A first-time voter next-year would have been just five when Labour won its landslide election in 1997. Imagine trying to explain the public excitement as Tony Blair was elected to office after two decades of Tory government.
Reading John O’Farrell’s “Things Can Only Get Better” brings back those expectations which could never – in truth – be met.
O’Farrell was a Labour activist. But even so:
“The vast majority of the crowd were now total converts to his (Blair’s) mission and those that were not still stretched their arms out as if to say, ‘ please touch me leader, and cure me of this Old Labour cynicism.’
“I would have liked to live that event ten times over.”

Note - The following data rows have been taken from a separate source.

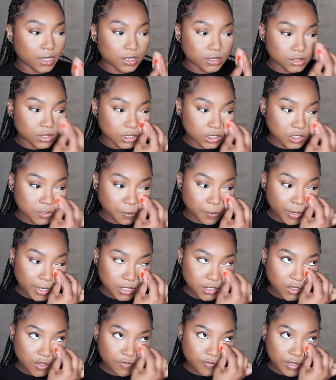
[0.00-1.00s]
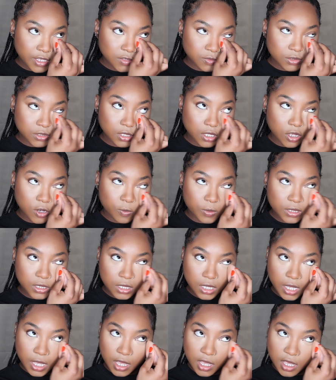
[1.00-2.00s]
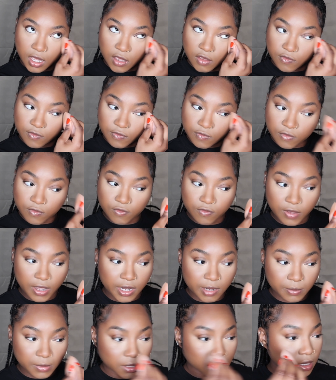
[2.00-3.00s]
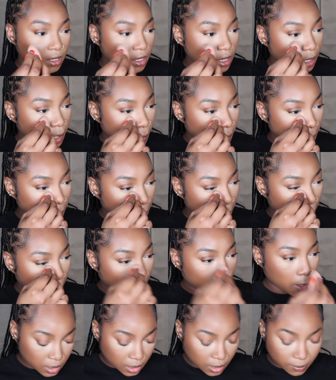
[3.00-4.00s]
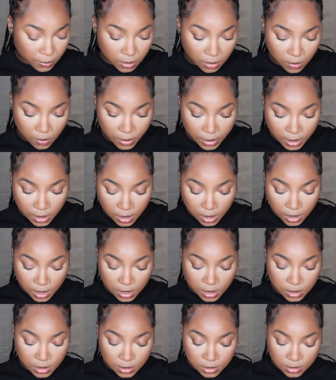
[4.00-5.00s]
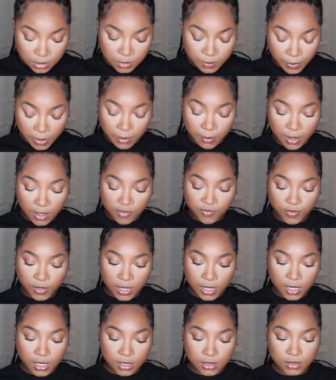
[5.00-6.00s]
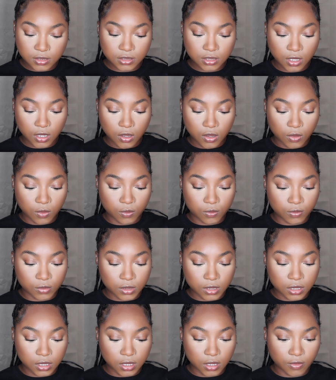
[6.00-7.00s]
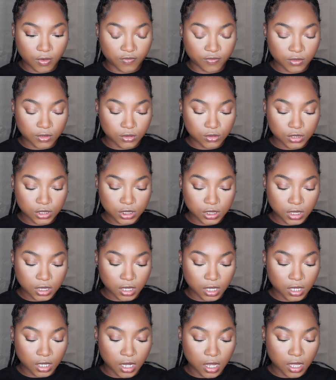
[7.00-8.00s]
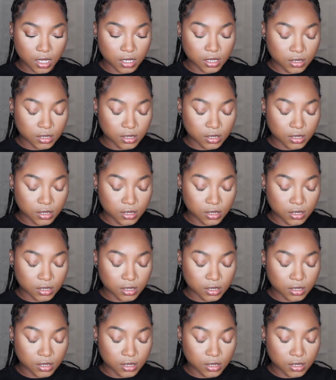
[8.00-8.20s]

and then she sprays her face with the Urban Decay Vitamin E. And I'm going to go ahead and spray my face with the Revolution.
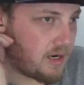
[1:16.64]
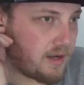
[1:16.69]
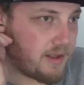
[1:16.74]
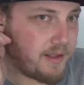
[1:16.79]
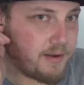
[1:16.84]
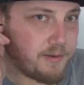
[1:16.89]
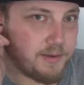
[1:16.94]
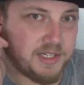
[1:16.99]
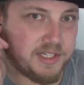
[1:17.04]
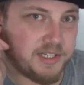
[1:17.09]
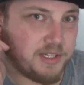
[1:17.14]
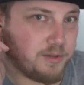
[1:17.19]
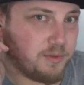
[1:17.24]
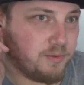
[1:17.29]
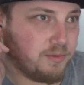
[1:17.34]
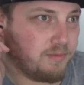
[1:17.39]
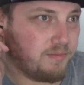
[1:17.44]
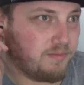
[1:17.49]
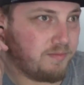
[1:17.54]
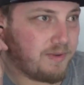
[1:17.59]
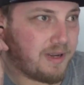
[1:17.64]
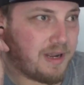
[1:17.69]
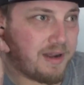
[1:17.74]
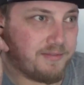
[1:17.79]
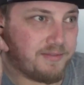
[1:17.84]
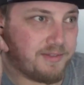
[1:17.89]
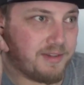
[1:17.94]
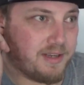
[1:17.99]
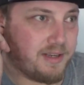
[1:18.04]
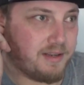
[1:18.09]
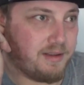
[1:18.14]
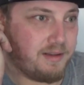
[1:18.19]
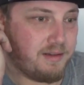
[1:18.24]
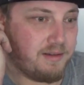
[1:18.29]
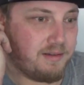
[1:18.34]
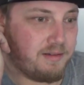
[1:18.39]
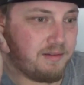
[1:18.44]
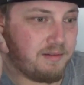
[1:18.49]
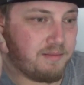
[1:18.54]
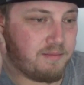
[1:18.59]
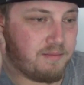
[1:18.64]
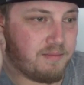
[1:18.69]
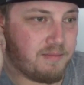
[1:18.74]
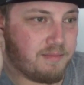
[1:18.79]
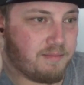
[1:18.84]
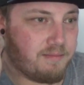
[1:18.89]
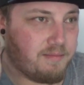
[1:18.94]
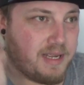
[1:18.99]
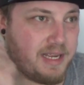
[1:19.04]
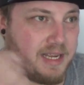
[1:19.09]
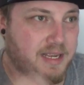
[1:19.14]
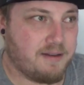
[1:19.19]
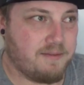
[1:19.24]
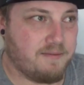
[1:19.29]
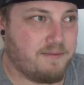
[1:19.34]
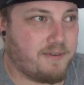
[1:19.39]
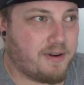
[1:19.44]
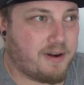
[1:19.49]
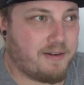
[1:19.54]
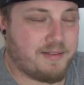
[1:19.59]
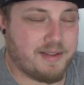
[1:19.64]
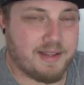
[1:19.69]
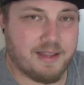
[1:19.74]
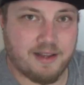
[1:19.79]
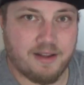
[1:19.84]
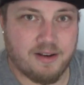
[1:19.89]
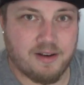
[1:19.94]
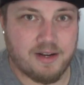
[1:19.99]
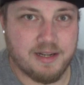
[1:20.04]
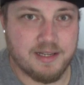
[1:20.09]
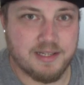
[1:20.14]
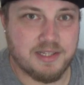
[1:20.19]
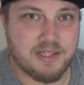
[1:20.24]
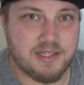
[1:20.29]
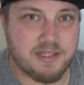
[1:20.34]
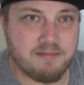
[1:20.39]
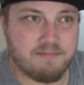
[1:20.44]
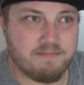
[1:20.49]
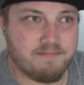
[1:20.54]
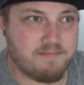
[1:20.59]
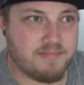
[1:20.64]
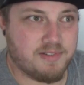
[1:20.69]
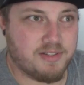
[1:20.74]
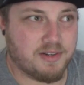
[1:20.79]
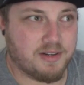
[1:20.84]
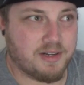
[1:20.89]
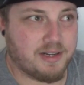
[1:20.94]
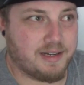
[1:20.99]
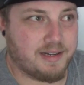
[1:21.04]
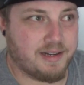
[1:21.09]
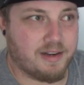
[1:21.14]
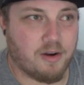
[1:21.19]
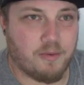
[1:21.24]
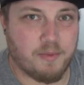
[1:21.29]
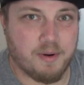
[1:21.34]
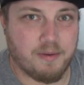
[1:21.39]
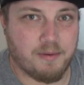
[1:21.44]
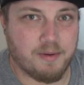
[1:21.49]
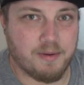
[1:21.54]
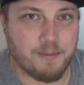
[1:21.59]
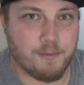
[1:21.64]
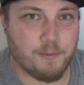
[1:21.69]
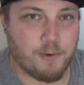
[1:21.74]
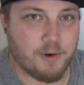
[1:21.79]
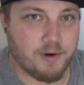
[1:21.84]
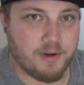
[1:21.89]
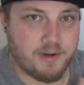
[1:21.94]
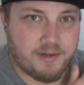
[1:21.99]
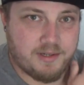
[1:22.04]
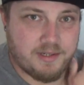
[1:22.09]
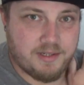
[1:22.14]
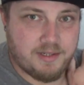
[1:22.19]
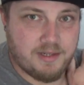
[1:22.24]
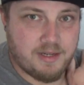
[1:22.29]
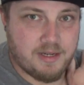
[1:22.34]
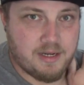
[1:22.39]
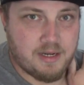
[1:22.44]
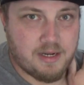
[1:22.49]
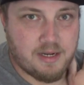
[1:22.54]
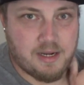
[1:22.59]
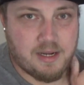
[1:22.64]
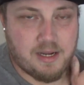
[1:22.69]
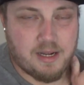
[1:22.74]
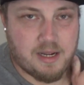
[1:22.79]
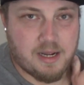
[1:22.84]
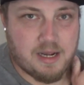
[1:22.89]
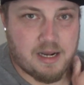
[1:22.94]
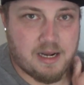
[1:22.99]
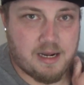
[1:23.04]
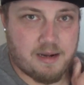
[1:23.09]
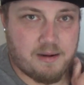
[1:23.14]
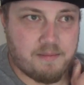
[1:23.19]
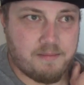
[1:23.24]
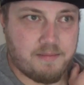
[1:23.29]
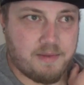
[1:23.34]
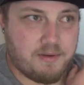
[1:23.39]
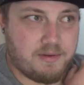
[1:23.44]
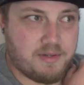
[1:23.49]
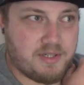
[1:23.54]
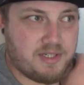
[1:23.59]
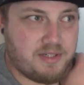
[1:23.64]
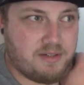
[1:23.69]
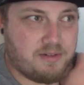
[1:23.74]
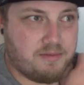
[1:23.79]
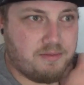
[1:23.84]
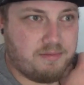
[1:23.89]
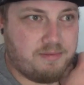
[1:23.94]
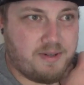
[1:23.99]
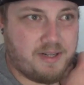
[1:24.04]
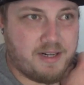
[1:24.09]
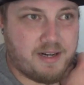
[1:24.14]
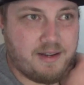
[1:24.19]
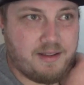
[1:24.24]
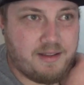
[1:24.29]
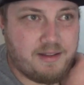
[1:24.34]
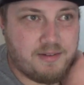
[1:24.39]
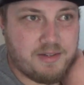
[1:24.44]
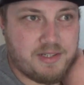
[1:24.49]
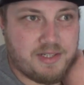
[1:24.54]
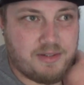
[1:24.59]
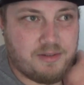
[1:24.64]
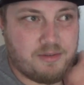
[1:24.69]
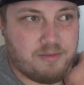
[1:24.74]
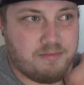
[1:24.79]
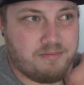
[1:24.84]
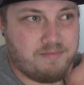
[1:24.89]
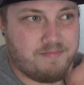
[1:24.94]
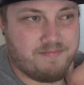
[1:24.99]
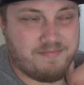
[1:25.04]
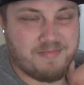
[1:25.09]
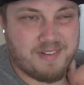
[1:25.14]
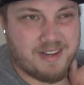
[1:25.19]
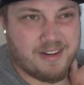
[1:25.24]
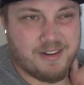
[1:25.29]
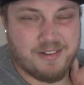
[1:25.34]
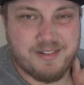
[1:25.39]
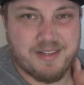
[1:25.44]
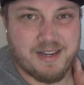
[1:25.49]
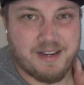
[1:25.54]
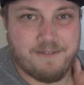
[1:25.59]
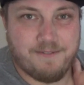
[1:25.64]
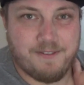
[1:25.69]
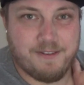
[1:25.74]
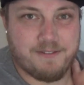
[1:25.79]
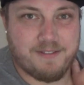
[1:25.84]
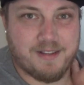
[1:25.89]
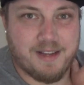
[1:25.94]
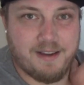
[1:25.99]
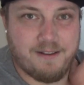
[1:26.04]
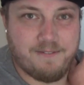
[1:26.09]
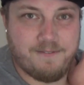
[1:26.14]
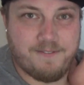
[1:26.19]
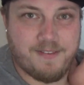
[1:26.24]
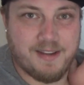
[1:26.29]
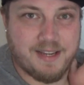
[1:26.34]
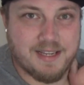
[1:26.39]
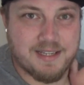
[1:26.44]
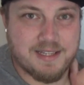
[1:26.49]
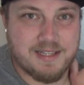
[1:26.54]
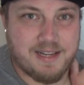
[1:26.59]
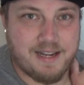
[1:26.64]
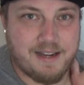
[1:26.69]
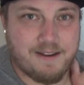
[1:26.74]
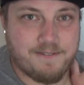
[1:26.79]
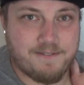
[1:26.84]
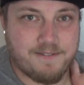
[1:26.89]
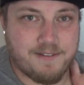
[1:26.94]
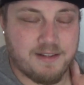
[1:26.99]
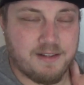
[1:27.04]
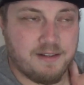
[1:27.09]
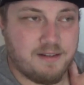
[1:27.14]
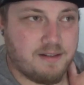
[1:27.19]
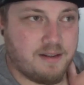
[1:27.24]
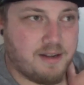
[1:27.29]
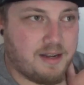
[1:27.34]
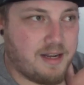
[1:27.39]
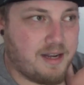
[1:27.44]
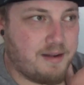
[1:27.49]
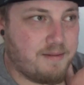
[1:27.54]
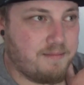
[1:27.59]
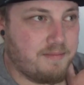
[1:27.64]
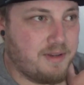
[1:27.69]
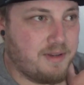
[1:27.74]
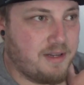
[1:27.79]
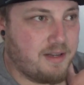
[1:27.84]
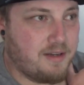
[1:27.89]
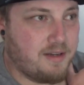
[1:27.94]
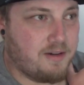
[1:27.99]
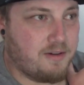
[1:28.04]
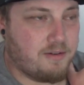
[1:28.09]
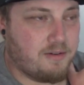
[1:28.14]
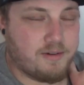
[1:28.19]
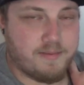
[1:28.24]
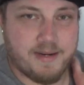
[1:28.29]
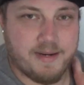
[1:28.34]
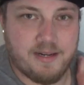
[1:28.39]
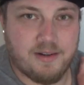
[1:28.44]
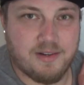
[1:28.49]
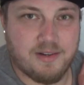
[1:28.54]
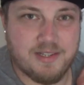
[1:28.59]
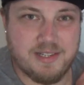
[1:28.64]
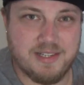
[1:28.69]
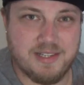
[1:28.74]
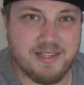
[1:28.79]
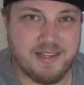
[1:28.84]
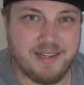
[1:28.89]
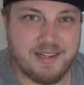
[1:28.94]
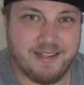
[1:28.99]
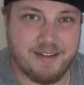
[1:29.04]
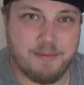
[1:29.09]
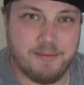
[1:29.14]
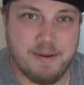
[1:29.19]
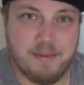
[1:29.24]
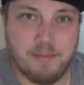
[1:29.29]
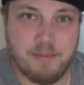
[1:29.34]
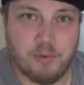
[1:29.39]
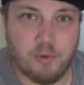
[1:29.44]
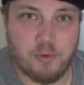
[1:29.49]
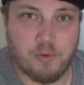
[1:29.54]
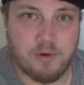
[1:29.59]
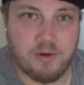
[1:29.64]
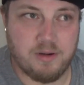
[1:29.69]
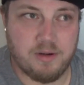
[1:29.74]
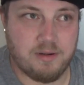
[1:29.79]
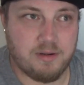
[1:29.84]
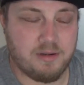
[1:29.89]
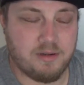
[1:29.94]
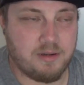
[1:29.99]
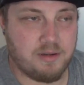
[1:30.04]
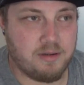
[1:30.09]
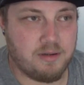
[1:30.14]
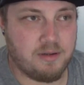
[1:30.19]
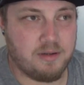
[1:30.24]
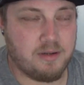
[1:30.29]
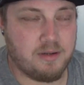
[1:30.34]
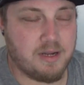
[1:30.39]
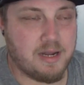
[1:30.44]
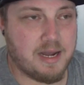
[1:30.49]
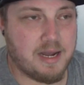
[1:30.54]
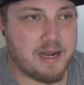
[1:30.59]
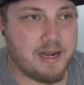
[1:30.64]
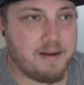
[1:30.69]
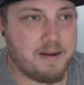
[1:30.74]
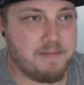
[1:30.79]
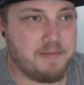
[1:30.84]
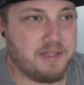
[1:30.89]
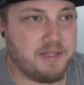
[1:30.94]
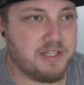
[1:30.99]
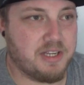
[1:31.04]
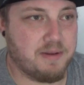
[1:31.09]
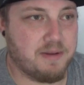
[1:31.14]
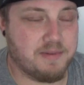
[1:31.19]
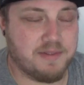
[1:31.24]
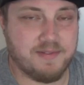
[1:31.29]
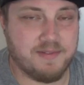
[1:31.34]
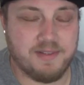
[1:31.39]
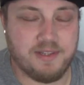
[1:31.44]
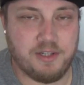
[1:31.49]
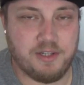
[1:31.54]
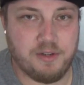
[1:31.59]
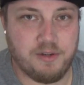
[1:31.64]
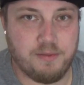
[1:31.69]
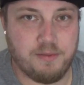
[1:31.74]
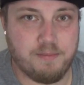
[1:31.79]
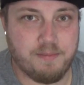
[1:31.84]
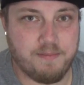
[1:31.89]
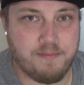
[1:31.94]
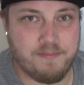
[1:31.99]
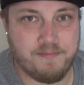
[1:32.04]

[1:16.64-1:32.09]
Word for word: know, there was still, after me and 5 other guys sort of got what we wanted, there was still a good 10-15 figures left. Would have been nice to see a little bit more in terms of the new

“With the dawn sun shining on the Houses of Parliament, the new gold paint glistening and reflecting in the Thames, it really did look like a completely different place. It was ours. I wouldn’t have been surprised if a giant rainbow had sprung out of the top of Big Ben and spinkled fairy dust as it formed a giant shimmering arc…..the British people had finally come good.”
“It already felt like a bright optimistic new country.”
The strange thing is – and I was a non-voting 22-year old at the time – there was a genuine sense of excitement in the air. If not quite to the extent that O’Farrell suggests. It is perhaps to Cameron’s advantage that he won’t suffer the same over-expectations.